Bill Moyers did a special about the inequality in the US and relates to the fact that it has been "designed" by big corporations. He lists 3 big companies dodging US taxes, Pfizer paid zero, Citi (the folks that use IBM Watson for their business intelligence analytics) has over $42 billion overseas in shelters and the surprising one for me at least was Microsoft diverting their money to Puerto Rico to avoid taxes...over $ 4 billion..but if you own $100 in Ohio, you may go to jail.
http://ducknetweb.blogspot.com/2013/04/bill-moyersthe-united-states-of.html
Also if you want to see why your health insurance rates are so high...it's the complexities...we pay for all thier data mining which includes Blue Cross buying our Visa and Master Card purchasing records. Their reason was pretty weak...they are looking for their members who are buying clothes a size larger. Well last time I looked being obese or overweight was pretty visual and not something well hidden...so what do we have next the diet police on every corner. We are financing all their IT infrastructure to do this with our premiums and probably more. Poor CMS can't even work well with what they send the government and the Inspector General I think out of frustration wants the insurance company CEOs to certify all the plans and information they send the government. What's the chance of that happening...more rate increases will come before that every occurs.
http://ducknetweb.blogspot.com/2013/04/not-obamacare-that-is-failing-its...
"What Japan has is, by any rational standard, price stability. In February 2013, the consumer price index (CPI) stood at 99.3. Ten years earlier, in February 2003, it stood at 100.3, and ten years before that, in February 1993, at 99.6"
How is price stability acceptable to bankers who create money at interest? More debt created money is needed to repay debt created money debt.
Rational standards are not acceptable in a debt created money world.
"Oh, the housing crisis seed was planted far earlier than 2007, or 1995 even, as it began in 1977 with the CRA!!"
Stop the CRA crap.
Greenspan wanted a housing bubble and he got one. The CRA did not create the ownership society- see Bush's speech on that subject. The housing bubble followed that speech. Put 2's and 2's together.

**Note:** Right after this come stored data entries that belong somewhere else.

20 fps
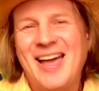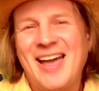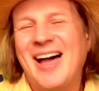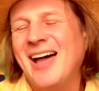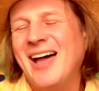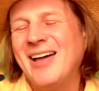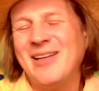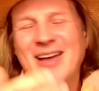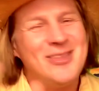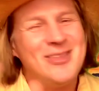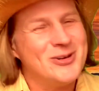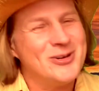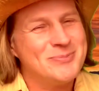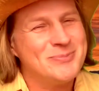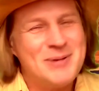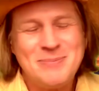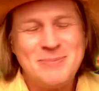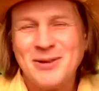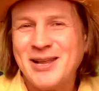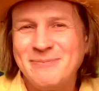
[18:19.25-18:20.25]
There's
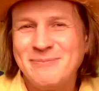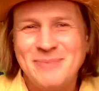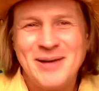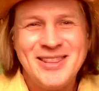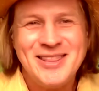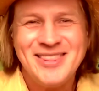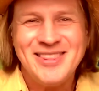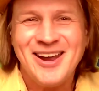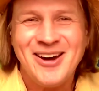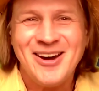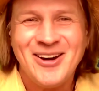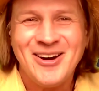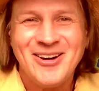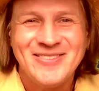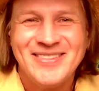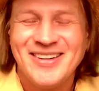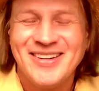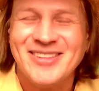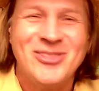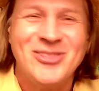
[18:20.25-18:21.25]
people that have been there
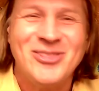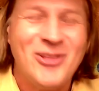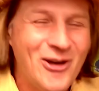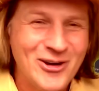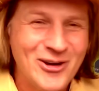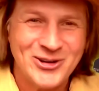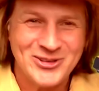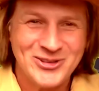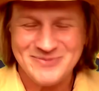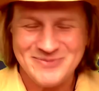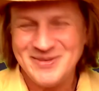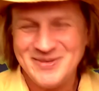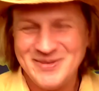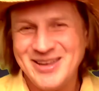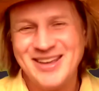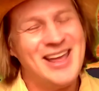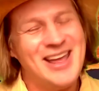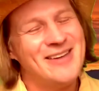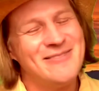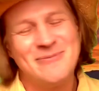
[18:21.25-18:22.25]
longer than me
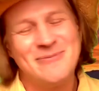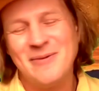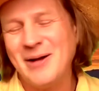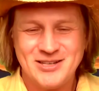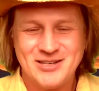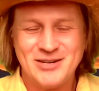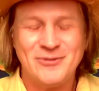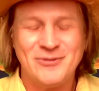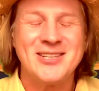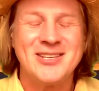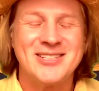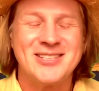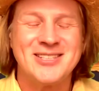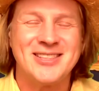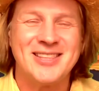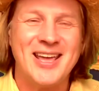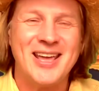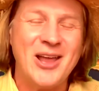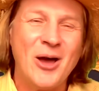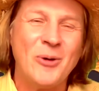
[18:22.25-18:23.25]
and have different things
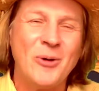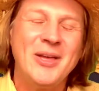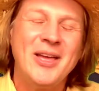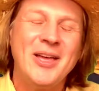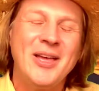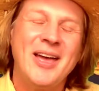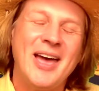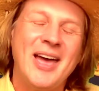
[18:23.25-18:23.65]
that they know,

The FBI warned a republican congress in September of 2004, that there was massive mortgage fraud, in an attempt to head it off. What did the republican congress do about it? Is nothing the correct answer?
IBD has blamed Clinton for changing CRA rules in 1995. Who was President in 2001-2008? It wasn't Clinton. If Clinton could change the rules, gee so could Bush. I remember watching Bush signing a bunch of executive orders on TV right after he was sworn in in 2001. And a republican congress certainly had no trouble changing the bankruptcy laws in 2005 in advance of 2008 collapse. So just where is this republican impotency in the face of the all powerful CRA? Mythology?
From 1994, Greenspan had the power to regulate anyone who made mortgage loans. The purpose of a bubble is to get everyone in. In February, 2004 Greenspan told home buyers to get adjustable rate loans.
LEVERAGE came from adjustable rate loans. LEVERAGE got everyone into the game, especiallly when the lenders promoted LIAR loans, where income could be inflated beyond what it actually was, to leverage a bigger loan tha one was entitled to. The CRA did not create LIAR loans, lenders did.
Greenspan had the power and chose not to use it, simply because he wanted a housing bubble to replace the .com bubble.
"Bill Moyers did a special about the inequality in the US and relates to the fact that it has been "designed" by big corporations."
Any one here equal to Barak Obama? Do any of you have the power the President ot the U.S. has? Moyers does not mention that he is not equal to Barak Obama.